[Opening Data under study section]

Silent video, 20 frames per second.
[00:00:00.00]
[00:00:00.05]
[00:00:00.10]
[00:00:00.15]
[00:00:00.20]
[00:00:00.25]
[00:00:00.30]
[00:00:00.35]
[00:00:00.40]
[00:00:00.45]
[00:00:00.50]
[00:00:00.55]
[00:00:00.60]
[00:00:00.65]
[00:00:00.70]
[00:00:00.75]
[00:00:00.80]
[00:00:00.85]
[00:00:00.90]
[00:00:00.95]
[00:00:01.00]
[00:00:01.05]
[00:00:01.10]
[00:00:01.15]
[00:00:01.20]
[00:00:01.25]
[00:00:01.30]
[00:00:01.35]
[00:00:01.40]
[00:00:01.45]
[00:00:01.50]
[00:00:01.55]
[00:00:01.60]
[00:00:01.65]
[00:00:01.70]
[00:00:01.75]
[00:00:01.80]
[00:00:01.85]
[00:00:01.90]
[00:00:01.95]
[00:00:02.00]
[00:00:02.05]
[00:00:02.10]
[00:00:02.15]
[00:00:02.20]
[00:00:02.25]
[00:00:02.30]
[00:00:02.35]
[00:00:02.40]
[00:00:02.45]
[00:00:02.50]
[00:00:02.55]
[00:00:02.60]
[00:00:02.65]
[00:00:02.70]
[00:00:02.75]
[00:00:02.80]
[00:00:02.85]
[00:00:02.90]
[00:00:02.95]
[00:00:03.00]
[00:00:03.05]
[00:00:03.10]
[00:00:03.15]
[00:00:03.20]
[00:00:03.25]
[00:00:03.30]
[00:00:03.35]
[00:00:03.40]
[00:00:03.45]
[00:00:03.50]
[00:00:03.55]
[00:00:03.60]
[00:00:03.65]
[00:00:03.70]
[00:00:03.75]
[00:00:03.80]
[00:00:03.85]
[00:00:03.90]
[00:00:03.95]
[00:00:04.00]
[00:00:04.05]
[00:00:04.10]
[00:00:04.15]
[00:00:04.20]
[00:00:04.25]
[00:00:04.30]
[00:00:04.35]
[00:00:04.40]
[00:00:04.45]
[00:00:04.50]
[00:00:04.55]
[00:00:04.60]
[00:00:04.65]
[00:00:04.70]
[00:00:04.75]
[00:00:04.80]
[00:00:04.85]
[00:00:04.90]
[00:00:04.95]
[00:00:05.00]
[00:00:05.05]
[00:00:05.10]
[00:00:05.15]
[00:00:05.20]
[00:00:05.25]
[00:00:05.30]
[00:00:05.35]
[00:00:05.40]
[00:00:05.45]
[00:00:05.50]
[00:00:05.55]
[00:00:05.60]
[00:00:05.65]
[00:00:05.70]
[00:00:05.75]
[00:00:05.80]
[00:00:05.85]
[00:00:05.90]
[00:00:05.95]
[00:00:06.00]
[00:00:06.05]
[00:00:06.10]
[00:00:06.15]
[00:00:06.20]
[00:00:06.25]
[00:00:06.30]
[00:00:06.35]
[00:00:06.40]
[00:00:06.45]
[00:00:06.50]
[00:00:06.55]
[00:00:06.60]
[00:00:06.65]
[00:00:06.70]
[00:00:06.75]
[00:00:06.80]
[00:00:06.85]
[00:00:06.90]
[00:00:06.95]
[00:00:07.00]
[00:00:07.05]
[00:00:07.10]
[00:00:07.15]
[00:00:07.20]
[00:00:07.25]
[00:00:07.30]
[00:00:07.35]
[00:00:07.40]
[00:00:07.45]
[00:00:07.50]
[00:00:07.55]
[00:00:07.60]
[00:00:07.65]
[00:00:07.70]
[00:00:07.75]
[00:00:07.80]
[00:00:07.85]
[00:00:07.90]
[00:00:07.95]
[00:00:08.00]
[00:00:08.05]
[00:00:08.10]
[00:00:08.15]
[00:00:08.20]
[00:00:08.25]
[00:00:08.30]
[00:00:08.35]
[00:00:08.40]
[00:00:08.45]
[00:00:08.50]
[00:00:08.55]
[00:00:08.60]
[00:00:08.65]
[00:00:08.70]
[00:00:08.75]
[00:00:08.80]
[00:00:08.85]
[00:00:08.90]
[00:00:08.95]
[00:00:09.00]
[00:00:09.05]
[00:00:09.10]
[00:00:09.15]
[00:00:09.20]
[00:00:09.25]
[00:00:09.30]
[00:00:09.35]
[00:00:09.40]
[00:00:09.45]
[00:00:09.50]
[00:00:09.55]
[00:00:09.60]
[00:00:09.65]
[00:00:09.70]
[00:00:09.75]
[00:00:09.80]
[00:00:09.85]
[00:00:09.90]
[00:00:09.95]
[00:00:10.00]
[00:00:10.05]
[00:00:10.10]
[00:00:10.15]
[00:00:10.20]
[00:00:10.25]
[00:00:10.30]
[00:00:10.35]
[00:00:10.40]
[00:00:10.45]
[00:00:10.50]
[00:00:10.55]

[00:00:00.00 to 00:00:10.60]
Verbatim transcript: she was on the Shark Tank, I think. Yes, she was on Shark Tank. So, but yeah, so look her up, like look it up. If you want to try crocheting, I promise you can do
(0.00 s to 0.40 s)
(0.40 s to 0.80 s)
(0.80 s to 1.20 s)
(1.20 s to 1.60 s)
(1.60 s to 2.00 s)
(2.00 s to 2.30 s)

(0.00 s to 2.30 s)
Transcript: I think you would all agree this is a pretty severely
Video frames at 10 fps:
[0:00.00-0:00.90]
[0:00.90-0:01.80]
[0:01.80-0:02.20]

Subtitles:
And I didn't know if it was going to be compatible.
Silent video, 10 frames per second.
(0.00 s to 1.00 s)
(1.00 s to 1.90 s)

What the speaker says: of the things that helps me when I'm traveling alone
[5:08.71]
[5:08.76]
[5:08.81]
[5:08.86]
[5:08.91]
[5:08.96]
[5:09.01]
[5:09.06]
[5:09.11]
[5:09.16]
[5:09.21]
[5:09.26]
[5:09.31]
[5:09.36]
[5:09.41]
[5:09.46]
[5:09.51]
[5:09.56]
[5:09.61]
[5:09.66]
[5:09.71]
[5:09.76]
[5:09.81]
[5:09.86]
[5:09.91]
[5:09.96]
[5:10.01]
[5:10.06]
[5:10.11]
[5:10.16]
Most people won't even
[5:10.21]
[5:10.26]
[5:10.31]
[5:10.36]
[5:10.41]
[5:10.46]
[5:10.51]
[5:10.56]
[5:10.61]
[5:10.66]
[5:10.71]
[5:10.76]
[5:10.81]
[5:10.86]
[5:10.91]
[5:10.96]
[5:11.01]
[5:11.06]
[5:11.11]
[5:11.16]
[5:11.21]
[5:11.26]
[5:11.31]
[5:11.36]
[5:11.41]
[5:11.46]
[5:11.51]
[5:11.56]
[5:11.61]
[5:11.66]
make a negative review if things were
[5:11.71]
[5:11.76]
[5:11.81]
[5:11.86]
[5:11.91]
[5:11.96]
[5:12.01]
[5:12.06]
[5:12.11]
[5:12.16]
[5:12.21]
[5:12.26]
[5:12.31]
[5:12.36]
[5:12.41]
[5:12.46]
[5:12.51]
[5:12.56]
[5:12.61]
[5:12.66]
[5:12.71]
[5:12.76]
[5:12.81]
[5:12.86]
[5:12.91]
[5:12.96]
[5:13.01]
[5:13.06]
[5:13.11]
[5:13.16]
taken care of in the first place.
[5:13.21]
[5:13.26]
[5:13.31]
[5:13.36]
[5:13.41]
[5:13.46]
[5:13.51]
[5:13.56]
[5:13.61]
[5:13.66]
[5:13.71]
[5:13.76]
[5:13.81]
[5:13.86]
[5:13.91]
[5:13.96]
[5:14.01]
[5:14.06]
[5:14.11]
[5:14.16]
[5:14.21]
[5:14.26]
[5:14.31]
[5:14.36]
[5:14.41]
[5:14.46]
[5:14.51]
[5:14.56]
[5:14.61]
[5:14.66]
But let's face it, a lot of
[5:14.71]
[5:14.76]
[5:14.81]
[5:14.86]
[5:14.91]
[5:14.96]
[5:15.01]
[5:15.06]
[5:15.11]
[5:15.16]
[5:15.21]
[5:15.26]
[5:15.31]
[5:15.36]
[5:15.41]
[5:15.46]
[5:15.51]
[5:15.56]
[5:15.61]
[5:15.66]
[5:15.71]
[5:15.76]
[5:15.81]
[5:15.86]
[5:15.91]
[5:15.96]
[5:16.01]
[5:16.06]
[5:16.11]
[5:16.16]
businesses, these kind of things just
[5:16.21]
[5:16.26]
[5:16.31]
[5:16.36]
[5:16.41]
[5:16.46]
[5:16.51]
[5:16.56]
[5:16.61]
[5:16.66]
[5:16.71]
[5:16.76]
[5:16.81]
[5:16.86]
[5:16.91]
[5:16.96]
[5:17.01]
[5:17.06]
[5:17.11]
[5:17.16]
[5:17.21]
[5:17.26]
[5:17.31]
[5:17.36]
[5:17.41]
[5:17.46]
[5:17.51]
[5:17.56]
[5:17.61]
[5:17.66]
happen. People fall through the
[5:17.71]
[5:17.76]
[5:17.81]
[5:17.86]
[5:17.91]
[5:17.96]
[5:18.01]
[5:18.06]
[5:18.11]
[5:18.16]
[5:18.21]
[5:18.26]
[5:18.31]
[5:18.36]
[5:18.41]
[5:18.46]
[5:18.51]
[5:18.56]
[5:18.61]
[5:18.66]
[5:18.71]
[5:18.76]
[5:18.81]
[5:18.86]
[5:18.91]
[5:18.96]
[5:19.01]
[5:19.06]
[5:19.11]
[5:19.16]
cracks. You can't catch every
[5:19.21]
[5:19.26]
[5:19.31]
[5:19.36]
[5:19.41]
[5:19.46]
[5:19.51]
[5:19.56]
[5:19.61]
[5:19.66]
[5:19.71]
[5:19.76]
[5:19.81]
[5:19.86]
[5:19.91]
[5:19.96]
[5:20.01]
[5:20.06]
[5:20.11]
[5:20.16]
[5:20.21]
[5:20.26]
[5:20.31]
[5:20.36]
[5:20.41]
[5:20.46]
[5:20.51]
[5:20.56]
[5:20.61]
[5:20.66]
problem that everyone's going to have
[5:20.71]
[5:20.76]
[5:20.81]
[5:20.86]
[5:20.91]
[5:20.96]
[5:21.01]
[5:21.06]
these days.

[Closing Data under study section]

*Instructions to follow*. Copy the lines of the data above exactly as written, beginning with the line containing "[00:00:04.95]" and ending with the line containing "[00:00:07.05]", and leave out all other lines.

*Completed exercise*.
[00:00:04.95]
[00:00:05.00]
[00:00:05.05]
[00:00:05.10]
[00:00:05.15]
[00:00:05.20]
[00:00:05.25]
[00:00:05.30]
[00:00:05.35]
[00:00:05.40]
[00:00:05.45]
[00:00:05.50]
[00:00:05.55]
[00:00:05.60]
[00:00:05.65]
[00:00:05.70]
[00:00:05.75]
[00:00:05.80]
[00:00:05.85]
[00:00:05.90]
[00:00:05.95]
[00:00:06.00]
[00:00:06.05]
[00:00:06.10]
[00:00:06.15]
[00:00:06.20]
[00:00:06.25]
[00:00:06.30]
[00:00:06.35]
[00:00:06.40]
[00:00:06.45]
[00:00:06.50]
[00:00:06.55]
[00:00:06.60]
[00:00:06.65]
[00:00:06.70]
[00:00:06.75]
[00:00:06.80]
[00:00:06.85]
[00:00:06.90]
[00:00:06.95]
[00:00:07.00]
[00:00:07.05]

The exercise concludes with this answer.